▸ **Task brief**:
A single figure is the whole answer: the number of lines in the entries that contain "from".

▸ **Input data**:
┌────────
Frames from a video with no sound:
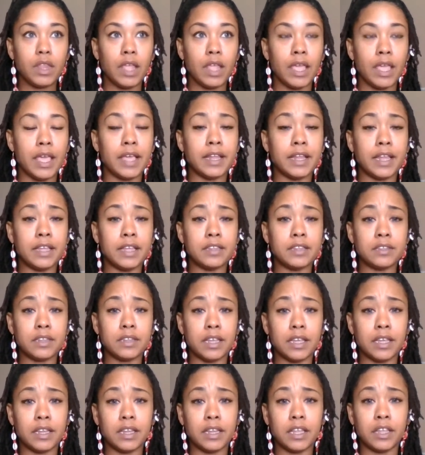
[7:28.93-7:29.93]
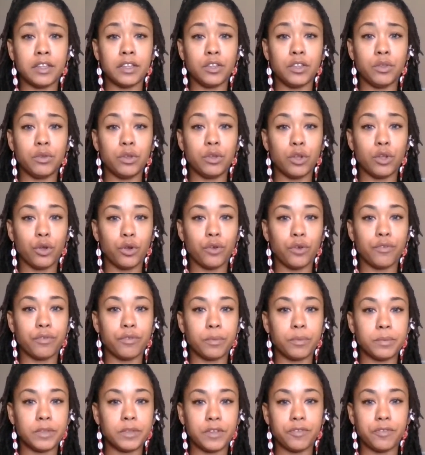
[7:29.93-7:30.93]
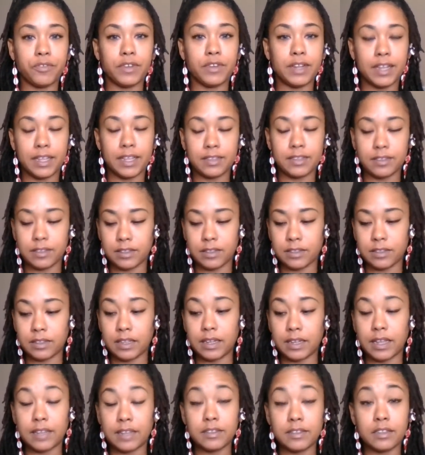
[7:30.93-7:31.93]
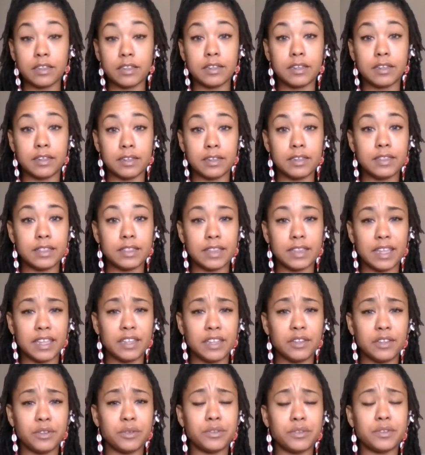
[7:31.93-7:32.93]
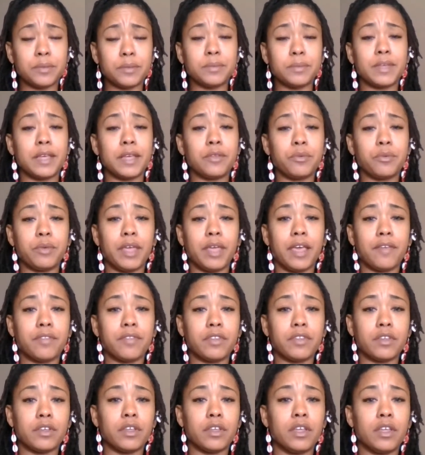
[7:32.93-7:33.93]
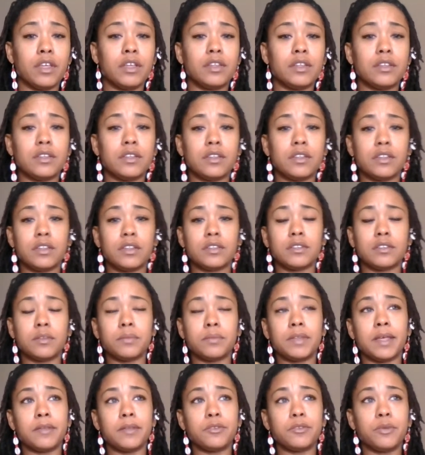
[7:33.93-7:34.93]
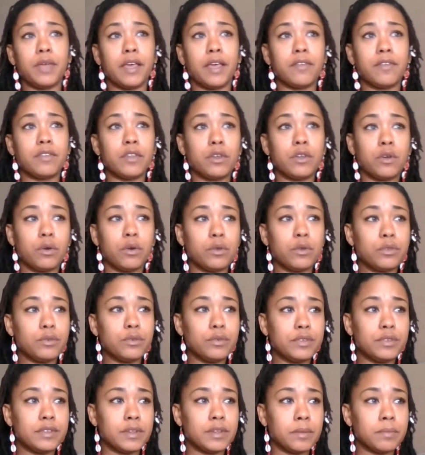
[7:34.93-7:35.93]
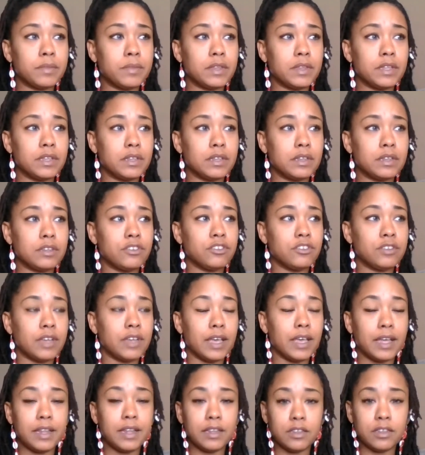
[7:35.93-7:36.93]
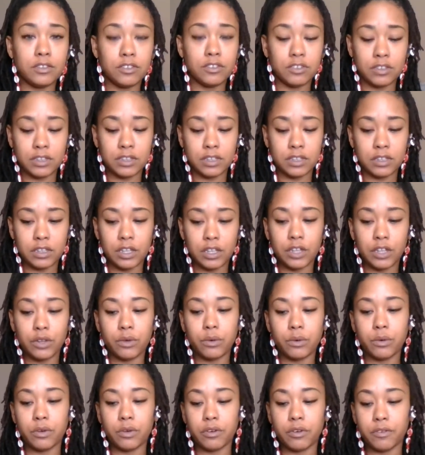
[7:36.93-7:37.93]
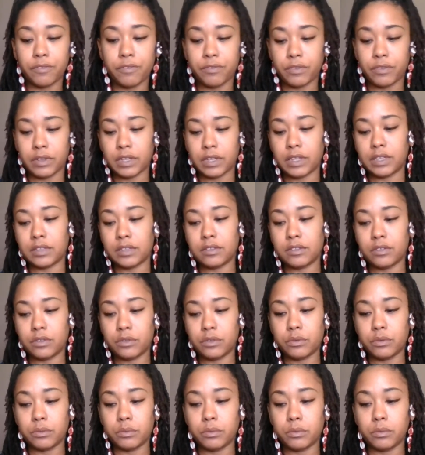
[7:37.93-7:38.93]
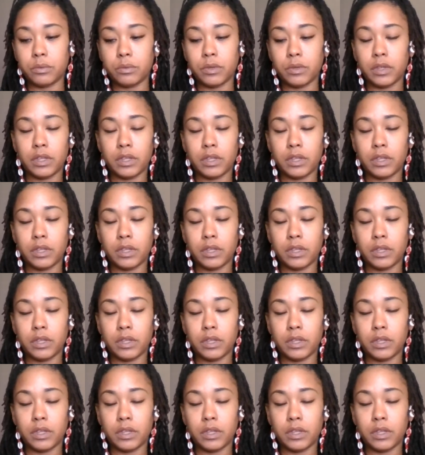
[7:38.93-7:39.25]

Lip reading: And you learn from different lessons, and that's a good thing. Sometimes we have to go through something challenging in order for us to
└────────
▸ **Task solution**:
2